BACKGROUND AND PURPOSE: We attempted to clarify the role of the acetazolamide-reactive mechanism in cerebral hemodynamic autoregulation and to establish a useful method of estimation using the acetazolamide test. METHODS: We examined 18 patients whose cerebral hemodynamics were considered to be normal and whose cerebral blood flow (CBF) was maintained during the balloon occlusion test (BOT) of the internal carotid artery. We measured the mean stump pressure (MSTP) and the mean CBF in the middle cerebral arterial territory using a xenon-enhanced CT system during BOT with and without acetazolamide activation. We obtained the asymmetry ratio (AR=occluded CBF/contralateral CBF) and the increased CBF parameters caused by acetazolamide activation expressed as an absolute value (delta CBF) and a percentage (%delta CBF) for the occluded side.

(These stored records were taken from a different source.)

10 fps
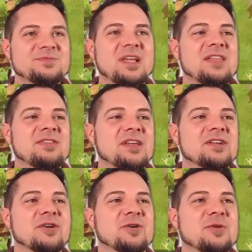and then
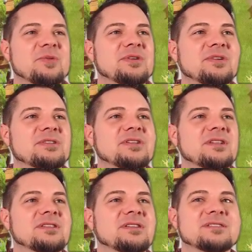hope
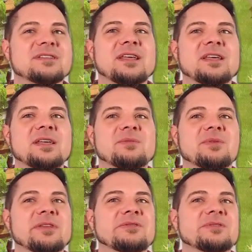that this camp
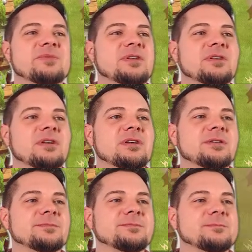gives me,
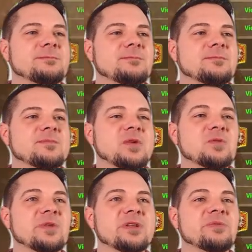oh,
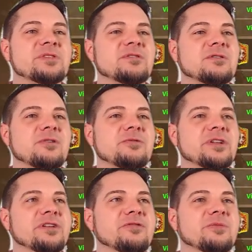behemoths are already
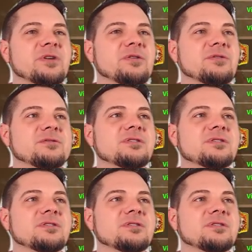giving me gold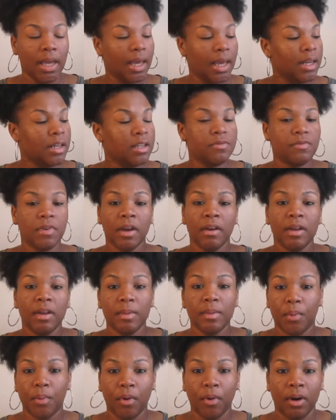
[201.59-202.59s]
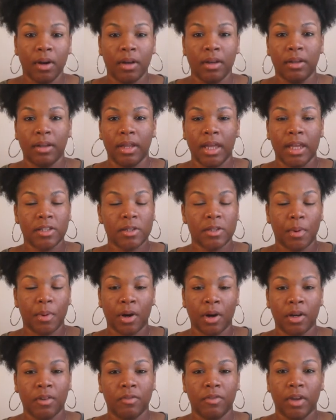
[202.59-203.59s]
and it's very important as a
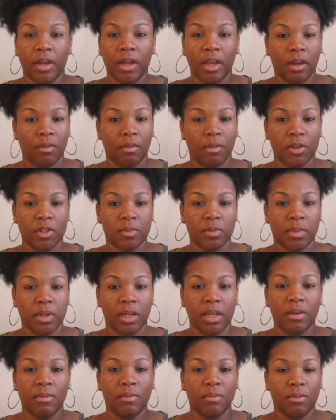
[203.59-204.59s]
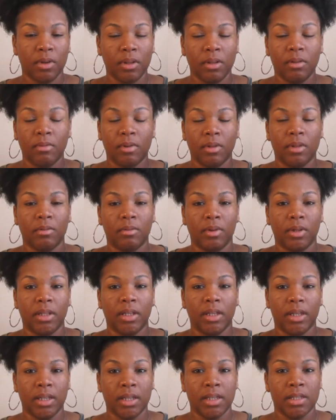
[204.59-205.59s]
part of your hair regimen. It really, really,
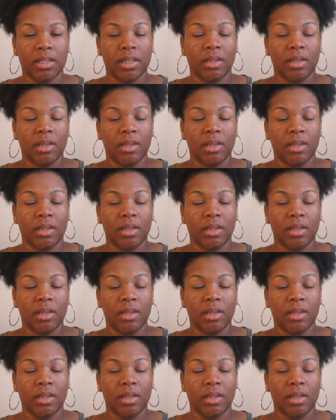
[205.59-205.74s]
really is.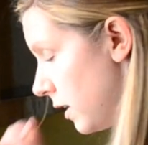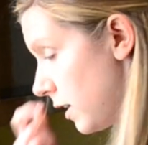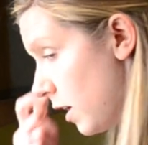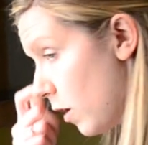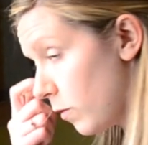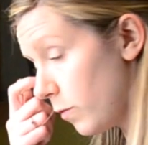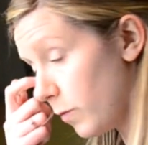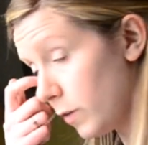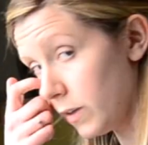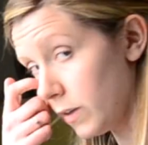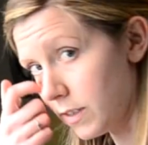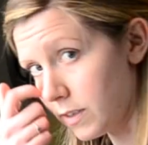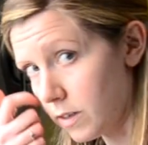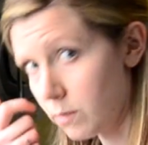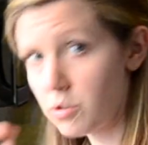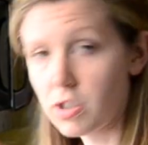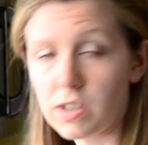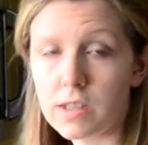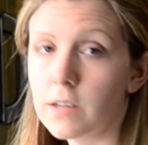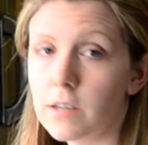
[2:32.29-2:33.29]
Now first
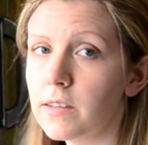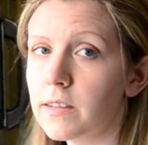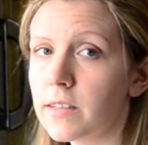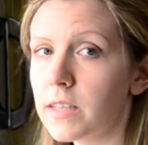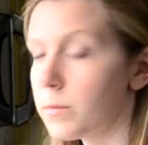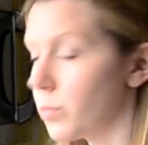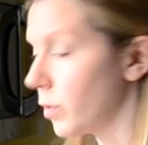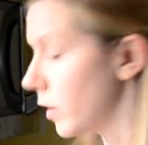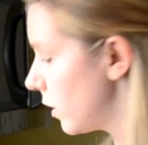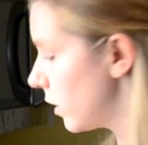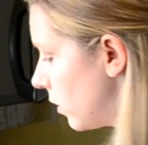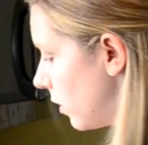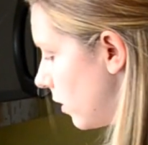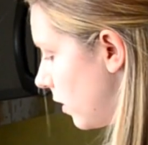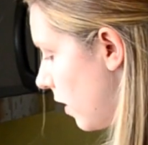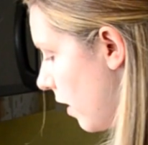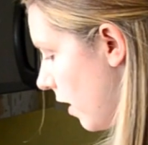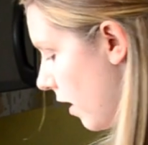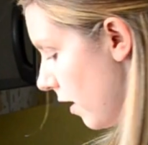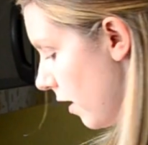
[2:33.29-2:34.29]
I'm just going to sprinkle
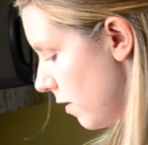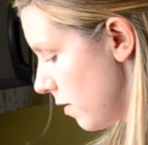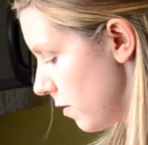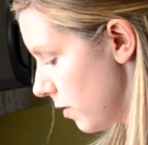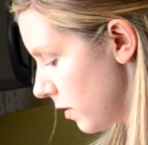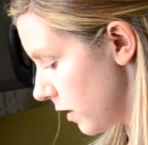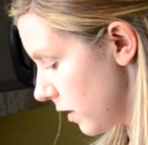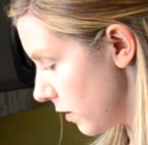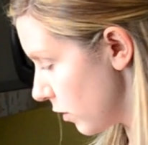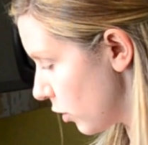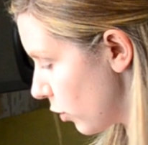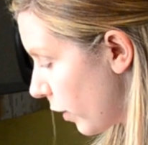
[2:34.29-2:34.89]
the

RESULTS: AR during BOT with and without acetazolamide activation differed significantly (P<.001, paired t test) despite the lack of significant MSTP changes. Furthermore, although there was no significant correlation between MSTP and AR without acetazolamide activation, a positive significant correlation was detected with acetazolamide activation (r=.634, P=.005, linear regression analysis). There were significant correlations between delta CBF and MSTP (r=.574, P=.013) and %delta CBF and MSTP (r=.640, P=.004). CONCLUSIONS: We consider that the acetazolamide-reactive mechanism functions as autoregulation at the lower end of the autoregulatory range. The acetazolamide test, using %delta CBF or delta CBF as parameters (which both directly reflect MSTP), is useful for estimating the cerebral perfusion pressure decrease and presence of hemodynamic compromise.[1]